• **WHAT IS BEING ASKED**
Copy out the full listing exactly, omitting any picture it contains.

• **RECORDS SUPPLIED**
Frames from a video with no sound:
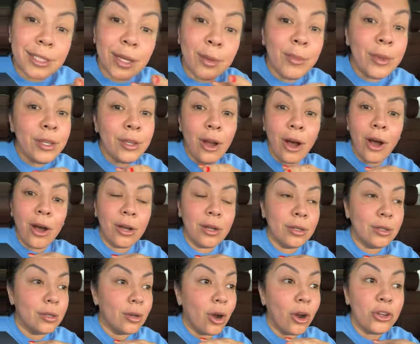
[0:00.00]
Some of
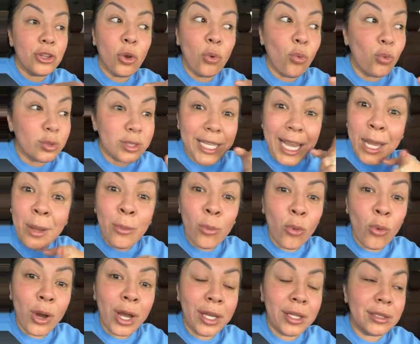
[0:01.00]
y'all are the
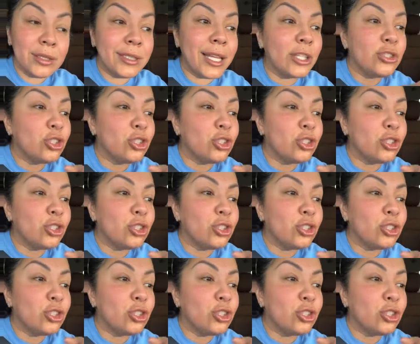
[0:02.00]
same ones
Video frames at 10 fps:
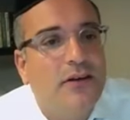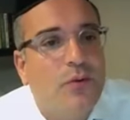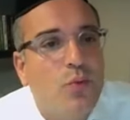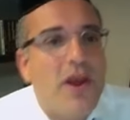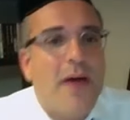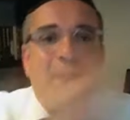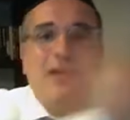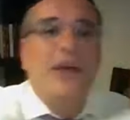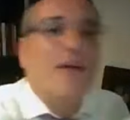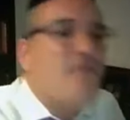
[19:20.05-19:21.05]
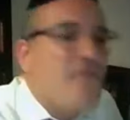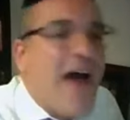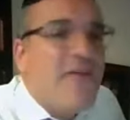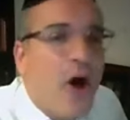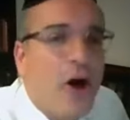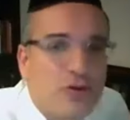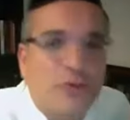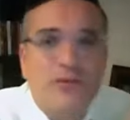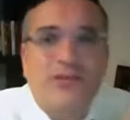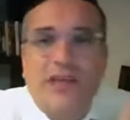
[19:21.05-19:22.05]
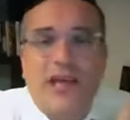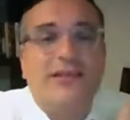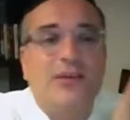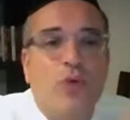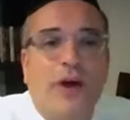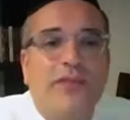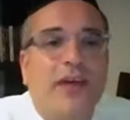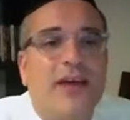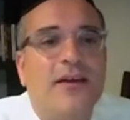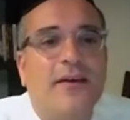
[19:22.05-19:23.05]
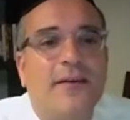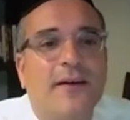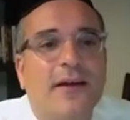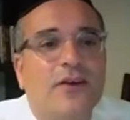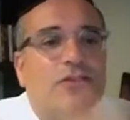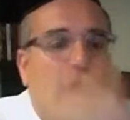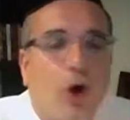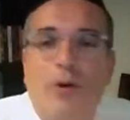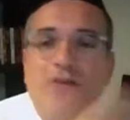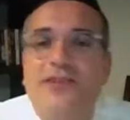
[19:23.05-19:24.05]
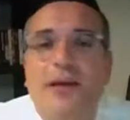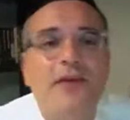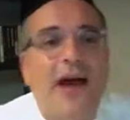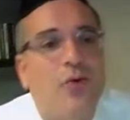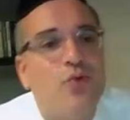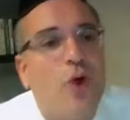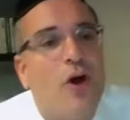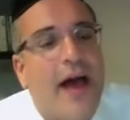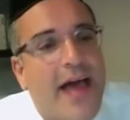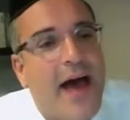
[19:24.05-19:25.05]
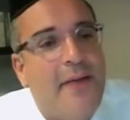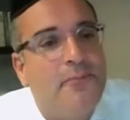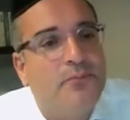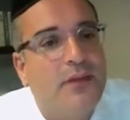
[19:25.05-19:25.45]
when I make 500 mistakes in one day, because you always tell me how wrong I am.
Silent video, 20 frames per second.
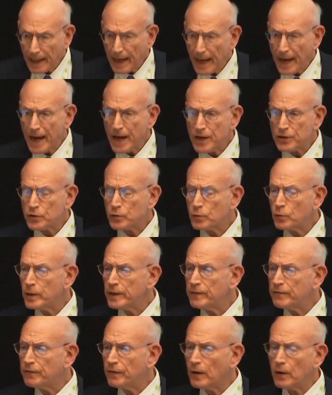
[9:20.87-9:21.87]
as we
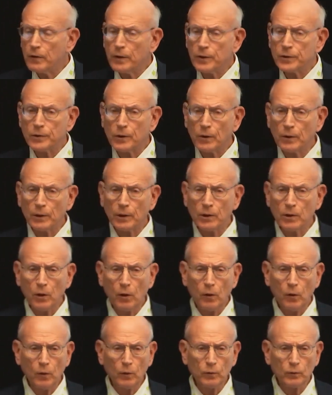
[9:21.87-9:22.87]
focused on the
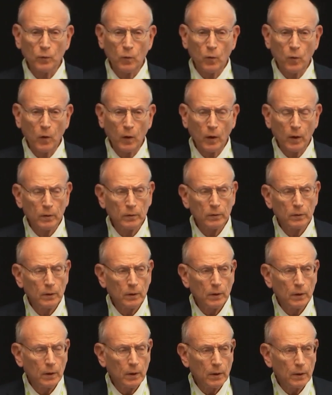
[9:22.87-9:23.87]
Cold War,
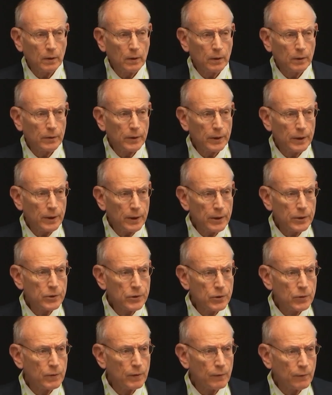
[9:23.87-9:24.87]
the
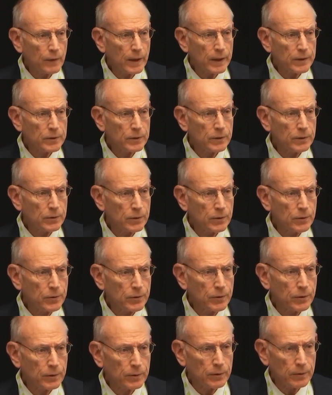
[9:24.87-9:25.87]
issue of
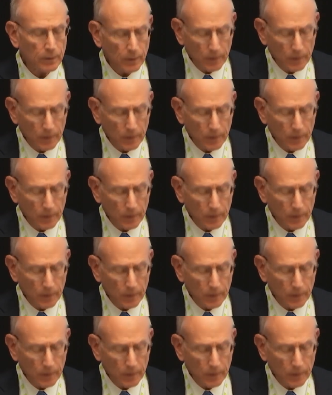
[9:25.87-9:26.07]
restitution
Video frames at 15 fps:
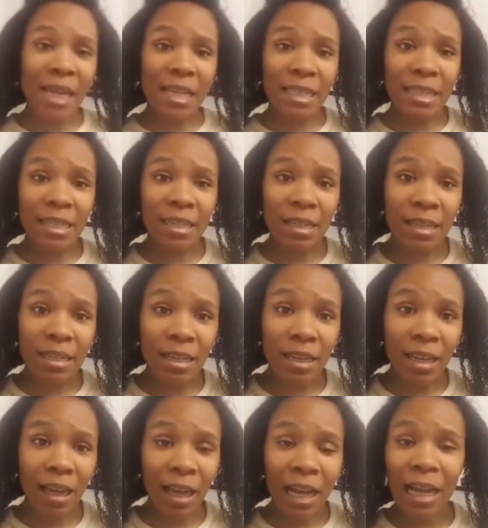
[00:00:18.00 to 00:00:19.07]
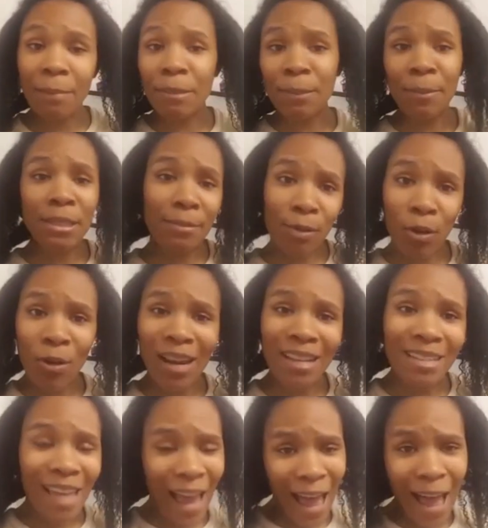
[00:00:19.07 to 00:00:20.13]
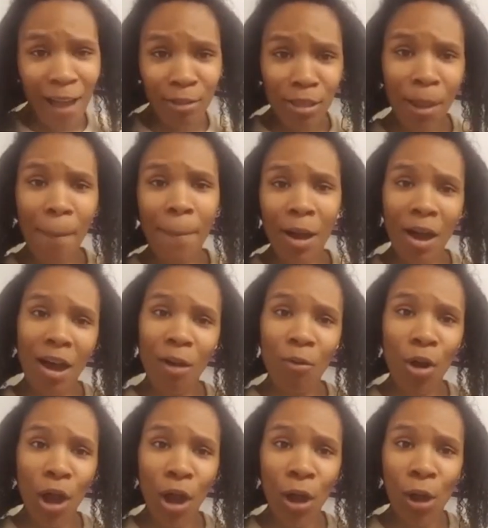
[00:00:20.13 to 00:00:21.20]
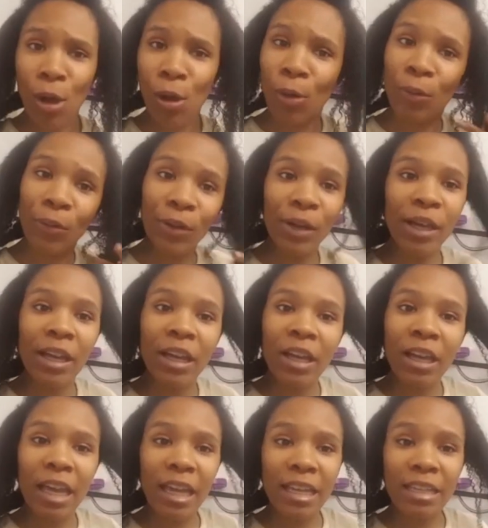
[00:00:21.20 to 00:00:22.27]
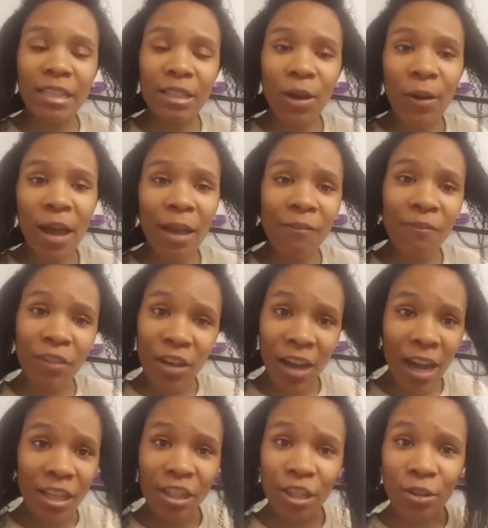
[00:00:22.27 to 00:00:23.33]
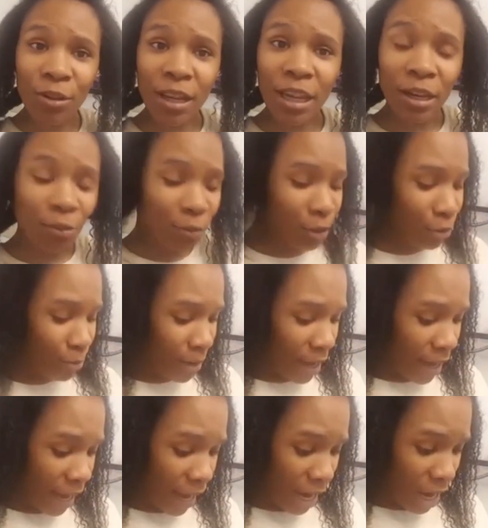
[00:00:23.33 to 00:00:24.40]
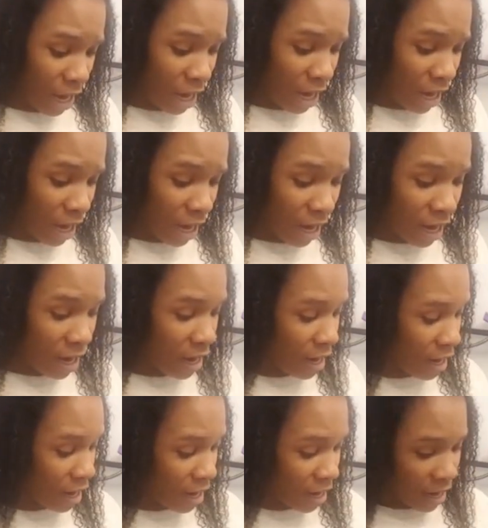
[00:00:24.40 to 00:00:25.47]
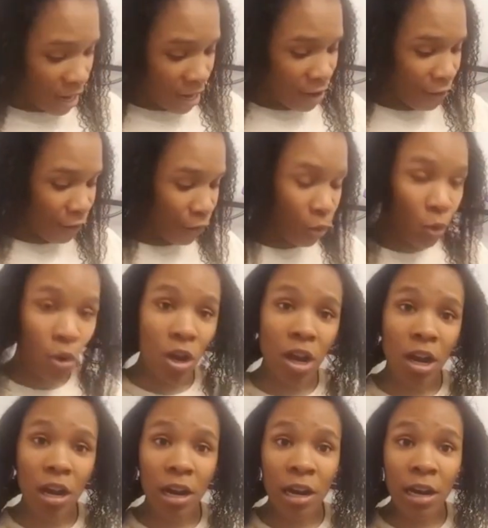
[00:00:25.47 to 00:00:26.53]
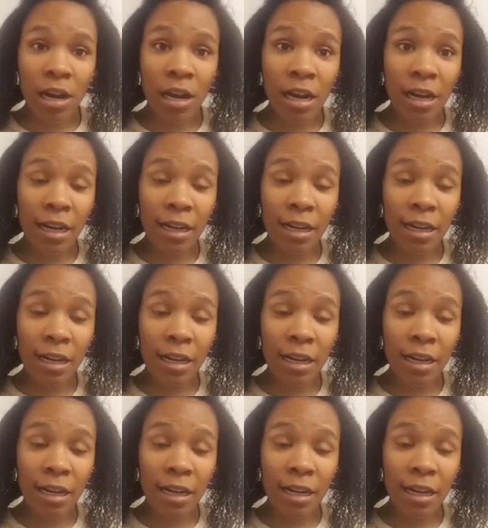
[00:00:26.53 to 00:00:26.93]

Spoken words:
But I'm supposed to be going out of town tomorrow. And so I figured I should go ahead and redo my hair for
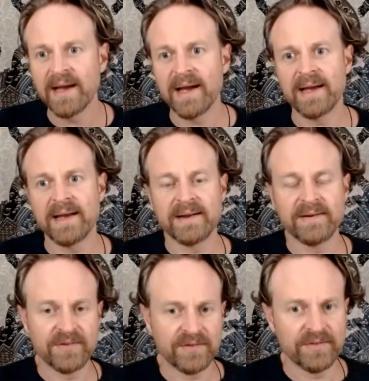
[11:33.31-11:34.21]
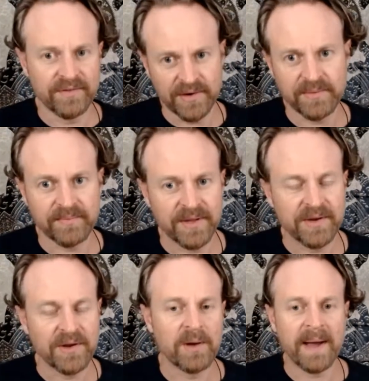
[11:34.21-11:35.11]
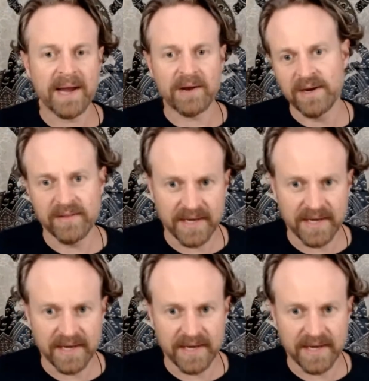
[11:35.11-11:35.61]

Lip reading: And, then you go back and read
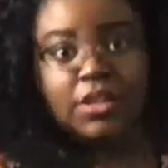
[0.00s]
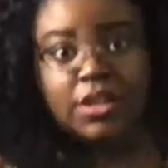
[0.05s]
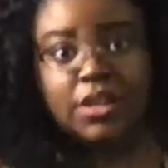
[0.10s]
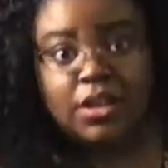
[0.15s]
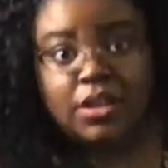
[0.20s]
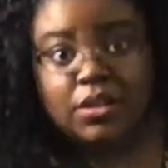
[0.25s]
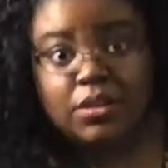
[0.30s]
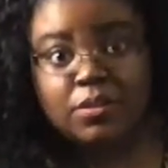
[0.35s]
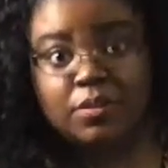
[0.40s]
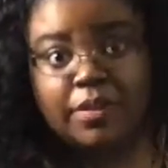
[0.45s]

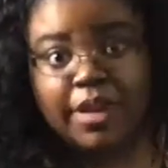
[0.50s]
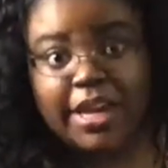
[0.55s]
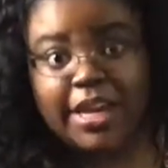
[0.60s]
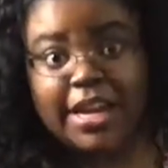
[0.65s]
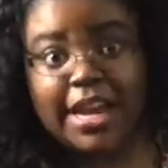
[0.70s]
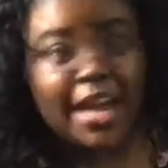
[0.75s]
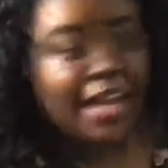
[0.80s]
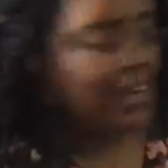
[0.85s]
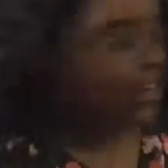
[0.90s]
Oh, wait, I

• **TASK ANSWER**
Frames from a video with no sound:
[0:00.00]
Some of
[0:01.00]
y'all are the
[0:02.00]
same ones
Video frames at 10 fps:
[19:20.05-19:21.05]
[19:21.05-19:22.05]
[19:22.05-19:23.05]
[19:23.05-19:24.05]
[19:24.05-19:25.05]
[19:25.05-19:25.45]
when I make 500 mistakes in one day, because you always tell me how wrong I am.
Silent video, 20 frames per second.
[9:20.87-9:21.87]
as we
[9:21.87-9:22.87]
focused on the
[9:22.87-9:23.87]
Cold War,
[9:23.87-9:24.87]
the
[9:24.87-9:25.87]
issue of
[9:25.87-9:26.07]
restitution
Video frames at 15 fps:
[00:00:18.00 to 00:00:19.07]
[00:00:19.07 to 00:00:20.13]
[00:00:20.13 to 00:00:21.20]
[00:00:21.20 to 00:00:22.27]
[00:00:22.27 to 00:00:23.33]
[00:00:23.33 to 00:00:24.40]
[00:00:24.40 to 00:00:25.47]
[00:00:25.47 to 00:00:26.53]
[00:00:26.53 to 00:00:26.93]

Spoken words:
But I'm supposed to be going out of town tomorrow. And so I figured I should go ahead and redo my hair for
[11:33.31-11:34.21]
[11:34.21-11:35.11]
[11:35.11-11:35.61]

Lip reading: And, then you go back and read
[0.00s]
[0.05s]
[0.10s]
[0.15s]
[0.20s]
[0.25s]
[0.30s]
[0.35s]
[0.40s]
[0.45s]

[0.50s]
[0.55s]
[0.60s]
[0.65s]
[0.70s]
[0.75s]
[0.80s]
[0.85s]
[0.90s]
Oh, wait, I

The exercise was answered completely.